By Tiffany Vail
Associate for Communication
The Massachusetts Conference’s 55-year history of operating the Craigville Retreat Center on Cape Cod may soon come to an end.
The Finance Committee of the Conference’s Board of Directors will recommend to the board in October that the Conference decline to renew its lease to operate the retreat center, which expires at the end of 2015.
The Craigville Retreat Center is owned by the Christian Camp Meeting Association (CCMA), a nonprofit organization founded in 1871 to facilitate camp meetings of the Christian denomination, one of the four predecessor denominations of the UCC.
The Conference’s Finance Committee has been considering the issue for some time, and has reached the conclusion that operating Craigville is not central to the mission of the Conference, which is to nurture vitality and covenant among local churches.
Associate Conference Minister Dawn Hammond, who staffs the Board, explains that interest among MACUCC churches in using Craigville has declined steadily for at least 20 years. Currently, the retreat center is used by fewer than 10 percent of Conference churches, and most of those use it just once a year.

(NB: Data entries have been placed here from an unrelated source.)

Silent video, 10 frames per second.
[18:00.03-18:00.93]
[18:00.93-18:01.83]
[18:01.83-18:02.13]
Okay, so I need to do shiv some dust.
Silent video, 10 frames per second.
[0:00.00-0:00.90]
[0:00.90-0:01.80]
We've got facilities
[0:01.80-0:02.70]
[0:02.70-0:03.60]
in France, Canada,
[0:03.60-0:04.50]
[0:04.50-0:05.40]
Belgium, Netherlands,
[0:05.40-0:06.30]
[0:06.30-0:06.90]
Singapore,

Approximately 80 percent of Craigville usage is by groups and persons not related to the United Church of Christ.
In that same time period, the Conference Board of Directors has had to cut MACUCC staff several times due to budget constraints. Operating Craigville requires considerable administrative time and attention by the Conference staff based in Framingham, who oversee the $1 million operation and retreat center staff. The Conference does not earn any money for other ministries by operating Craigville: any surpluses from operating the retreat center are invested back into Craigville for equipment and other expenses.

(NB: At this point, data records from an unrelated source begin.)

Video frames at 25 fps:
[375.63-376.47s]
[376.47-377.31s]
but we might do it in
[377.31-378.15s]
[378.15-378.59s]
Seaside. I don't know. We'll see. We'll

“It is always a difficult task to weigh fiscal responsibility against program(s) that offer vitality to even a few of our churches,” said Conference Treasurer and Finance Committee Chair Rick Lawrence, who has been involved in the conversations for a number of years. “Operating Craigville no longer appears to be fiscally responsible, given dollars spent and staff time expended, as it does not nurture the overall covenant among our Conference of churches.”
The Board of Directors is hosting a conversation on Monday, Sept. 15, at 7 PM at the Edwards House Meeting and Retreat Center for anyone who wishes to come hear more about the Finance Committee recommendation and express their thoughts on the matter. There is no cost to attend, but anyone planning to come is asked to RSVP by using this form
The Board of Directors will take up the issue at their meeting early in October. They must notify the Christian Camp Meeting Association by October 31 if they elect not to renew the lease.
A Board vote to cease operating Craigville does not necessarily mean the end of the Craigville Retreat Center. The leadership of the Christian Camp Meeting Association has consistently voiced their intention to explore other management options in order to continue to operate a retreat center on the site.
Hammond said the Conference investigated ways for the Craigville Retreat Center to be more effectively used by the Conference to carry out its mission. In 2010, the Conference and the CCMA engaged in a shared consulting process with Run River Associates, nationally-known and highly-regarded experts in nonprofit retreat and conference centers. The consultants concluded that making better use of the retreat center would require significant organizational change and increased investment by both organizations.
“For the MACUCC, additional staffing would be required for one-on-one outreach to pastors, market research, data analysis, and program development and implementation,” Hammond said. “And, it would be many years before anticipated additional retreat income might be expected to cover the cost of upgraded staffing.”
Hammond said the Finance Committee is also aware that many churches do not choose Craigville for retreats for a variety of reasons, including cost. It has been a continuous challenge to keep rates low enough for churches to afford while raising enough income to pay staff, pay rent to CCMA and to pay expenses. That issue is not likely to go away.
Even f the Board votes not to renew the lease, the Massachusetts Conference will continue to operate the retreat center until December 31, 2015.